BEGIN

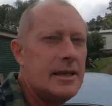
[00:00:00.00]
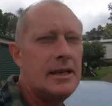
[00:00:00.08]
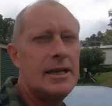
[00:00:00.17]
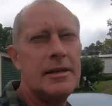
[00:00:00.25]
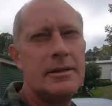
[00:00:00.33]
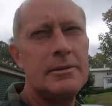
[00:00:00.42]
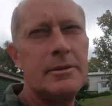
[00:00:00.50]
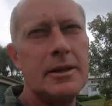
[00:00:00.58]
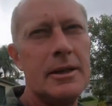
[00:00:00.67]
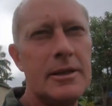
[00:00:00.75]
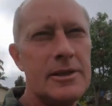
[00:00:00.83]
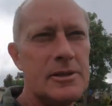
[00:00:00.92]
here. We've
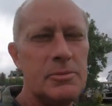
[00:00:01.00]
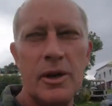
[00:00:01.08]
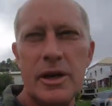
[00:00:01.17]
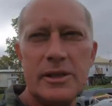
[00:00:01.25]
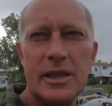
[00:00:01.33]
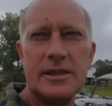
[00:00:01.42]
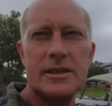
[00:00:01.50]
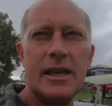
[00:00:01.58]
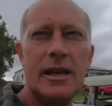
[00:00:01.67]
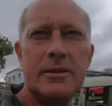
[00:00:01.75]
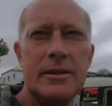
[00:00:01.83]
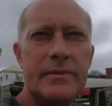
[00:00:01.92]
got lots of projects
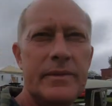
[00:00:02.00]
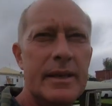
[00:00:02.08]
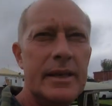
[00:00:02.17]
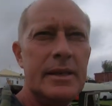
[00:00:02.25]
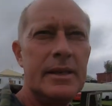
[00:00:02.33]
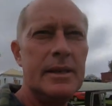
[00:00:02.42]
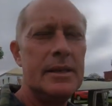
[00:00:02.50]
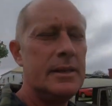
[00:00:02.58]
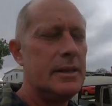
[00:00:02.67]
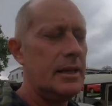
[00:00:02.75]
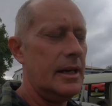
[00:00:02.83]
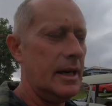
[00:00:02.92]
going.
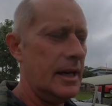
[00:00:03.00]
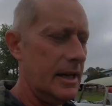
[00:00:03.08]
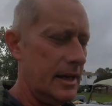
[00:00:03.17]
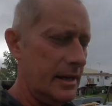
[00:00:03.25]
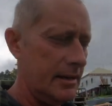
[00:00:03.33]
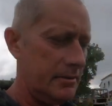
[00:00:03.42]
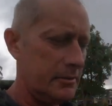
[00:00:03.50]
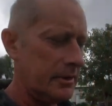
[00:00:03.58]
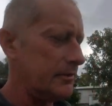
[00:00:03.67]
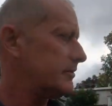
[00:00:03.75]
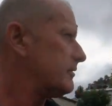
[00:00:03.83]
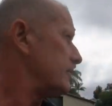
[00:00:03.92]

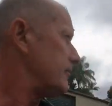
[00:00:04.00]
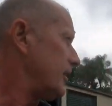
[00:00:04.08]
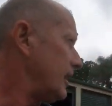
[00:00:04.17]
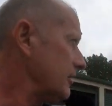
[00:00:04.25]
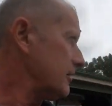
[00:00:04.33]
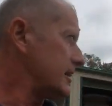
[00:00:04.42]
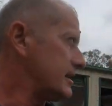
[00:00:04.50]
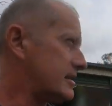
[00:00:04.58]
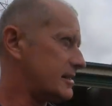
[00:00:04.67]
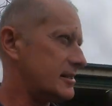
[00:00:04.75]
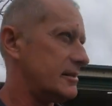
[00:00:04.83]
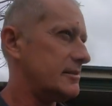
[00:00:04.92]
We're
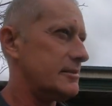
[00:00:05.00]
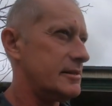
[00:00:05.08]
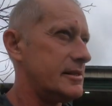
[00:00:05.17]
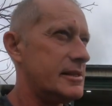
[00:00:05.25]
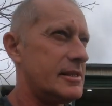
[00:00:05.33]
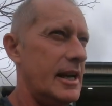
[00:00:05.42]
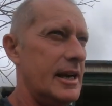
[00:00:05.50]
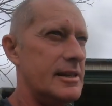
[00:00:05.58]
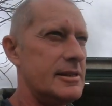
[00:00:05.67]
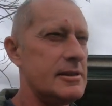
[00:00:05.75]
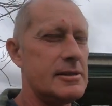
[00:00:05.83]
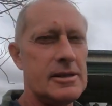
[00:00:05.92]
various
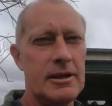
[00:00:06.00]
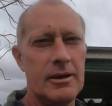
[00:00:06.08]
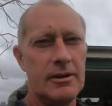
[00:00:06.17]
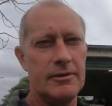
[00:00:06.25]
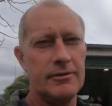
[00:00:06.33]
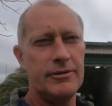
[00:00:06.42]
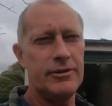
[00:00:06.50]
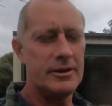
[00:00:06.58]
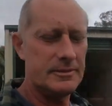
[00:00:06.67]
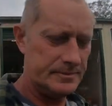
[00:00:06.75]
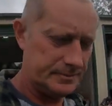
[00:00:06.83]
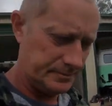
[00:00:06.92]
stages of
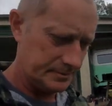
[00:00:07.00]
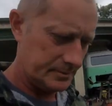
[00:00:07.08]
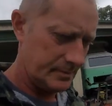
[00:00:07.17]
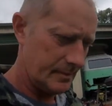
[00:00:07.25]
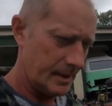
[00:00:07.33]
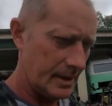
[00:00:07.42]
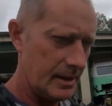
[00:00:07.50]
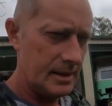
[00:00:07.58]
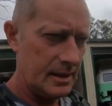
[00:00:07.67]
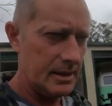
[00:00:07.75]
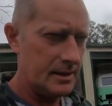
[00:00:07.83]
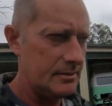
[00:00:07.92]

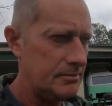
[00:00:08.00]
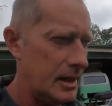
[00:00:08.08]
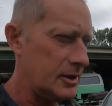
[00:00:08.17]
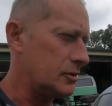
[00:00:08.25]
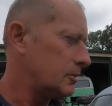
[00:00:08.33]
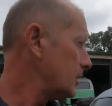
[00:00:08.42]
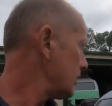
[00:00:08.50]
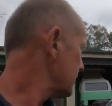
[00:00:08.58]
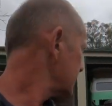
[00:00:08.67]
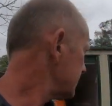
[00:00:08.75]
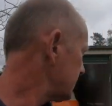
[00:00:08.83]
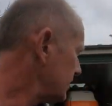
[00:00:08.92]
metal
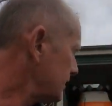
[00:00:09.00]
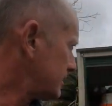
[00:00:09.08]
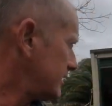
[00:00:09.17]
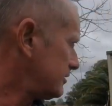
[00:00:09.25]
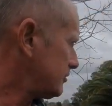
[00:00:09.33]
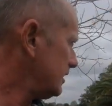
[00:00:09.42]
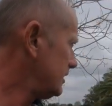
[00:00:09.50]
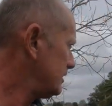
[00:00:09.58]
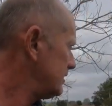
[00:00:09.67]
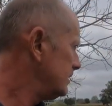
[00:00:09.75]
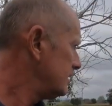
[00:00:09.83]
work, etc.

END

THE PROBLEM:
Where the line containing "[00:00:08.08]" appears in the records above, begin copying and continue exactly through the last line, with nothing else; omit every picture.

EXERCISE SOLUTION:
[00:00:08.08]
[00:00:08.17]
[00:00:08.25]
[00:00:08.33]
[00:00:08.42]
[00:00:08.50]
[00:00:08.58]
[00:00:08.67]
[00:00:08.75]
[00:00:08.83]
[00:00:08.92]
metal
[00:00:09.00]
[00:00:09.08]
[00:00:09.17]
[00:00:09.25]
[00:00:09.33]
[00:00:09.42]
[00:00:09.50]
[00:00:09.58]
[00:00:09.67]
[00:00:09.75]
[00:00:09.83]
work, etc.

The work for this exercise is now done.